SHEFEX flight experiment on the launch pad
SHEFEX, artist's impression
Cologne/Andoya - By launching its SHEFEX (Sharp Edge Flight Experiment) project, the German Aerospace Center (DLR) has set itself the objective of testing new thermal protection concepts for spacecraft returning to Earth and at the same time of testing the suitability of a sharp-edged design for the aerodynamic configuration.
The unique flight experiment is a DLR research project involving industrial partners. Plans are in place to launch from the launch site on the Norwegian island of Andoya on 27 October 2005.
The carrier used is a combination of a Brazilian VS-30 as the bottom stage and a HAWK rocket as the top stage. These parts are usually only used for altitude research. After its launch over the Norwegian Sea, SHEFEX will reach an altitude of 300 kilometres and re-enter the Earth's atmosphere at almost seven times the speed of sound: a speed which is fast enough to produce temperatures of up to 1600 degrees Celsius at the tip of the SHEFEX payload.

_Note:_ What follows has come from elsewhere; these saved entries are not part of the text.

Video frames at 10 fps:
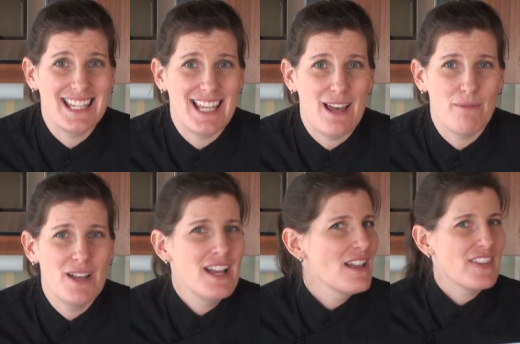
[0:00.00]
eat them,
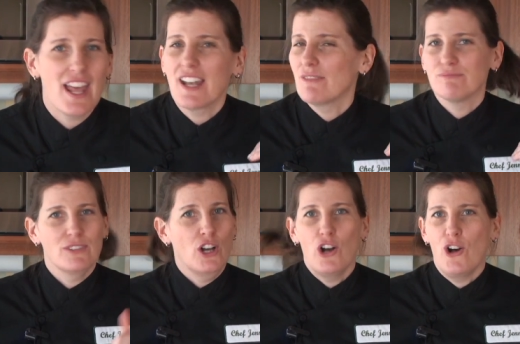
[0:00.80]
then
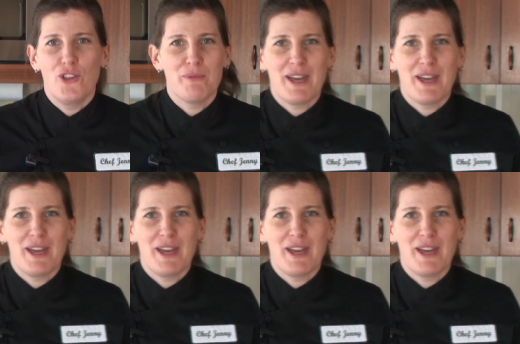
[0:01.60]
all the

During re-entry, the experimental unit remains linked to the HAWK rocket in order to use its rudder surfaces to stabilise the attitude of flight. Once the parachute system has been activated, SHEFEX will touch down at sea approximately 300 kilometres from its launch site and will be salvaged for further analysis. The most important measurement data is transferred to the ground station during the flight.
Aerial view of the launching area
The project uses a ceramic re-usable thermal protection system technology, highly advanced in Europe. Fibre-reinforced ceramics, displaying a low weight and resistance to extreme temperatures, are the materials used to produce such systems.
The high costs involved in the production and quality checking of components with complex shapes should be cut dramatically by the structure of the plate-shaped panels and the reduced range of types used here. On re-usable carrier system concepts such as the US Space Shuttle, this structure would result in considerable savings on maintenance and the replacement of damaged elements. The concept could however lead to aerodynamic problems and local overheating at the structure's edge transitions. Given the most recent findings from the field of thermal structural behaviour and new types of active cooling techniques, it should be possible for these effects to be overcome.
Preparing a similar rocket in Brazil
SHEFEX is being used to investigate the fundamental aspects of the feasibility of such 'facetted' external shapes and their flight capability. The missile has all the characteristic shapes, such as convex kinks and convex shapings, required by any meaningful aerodynamic and structural investigation. Alongside the ceramic thermal protection system, SHEFEX therefore also includes a multitude of sensors which allow for extremely accurate recording of the thermal and aerodynamic effects during the flight.
The aerodynamic design, the theoretical prediction of flow characteristics and tests in the plasma wind tunnel were undertaken at the DLR Institute of Aerodynamics and Flow Technology in Brunswick, Cologne and Göttingen. The SHEFEX experiment was developed, produced and integrated at DLR's Institute of Structures and Design in Stuttgart. DLR's mobile rocket base (Moraba) in Oberpfaffenhofen is being used to prepare the rockets and to carry out the launch.
EADS and MT-Aerospace are involved in other experiments on new types of thermal protection systems involved in the SHEFEX flight experiment.
The three-year project has been financed by the Helmholtz Association of German Research Centres (HGF) and DLR as part of their space programme.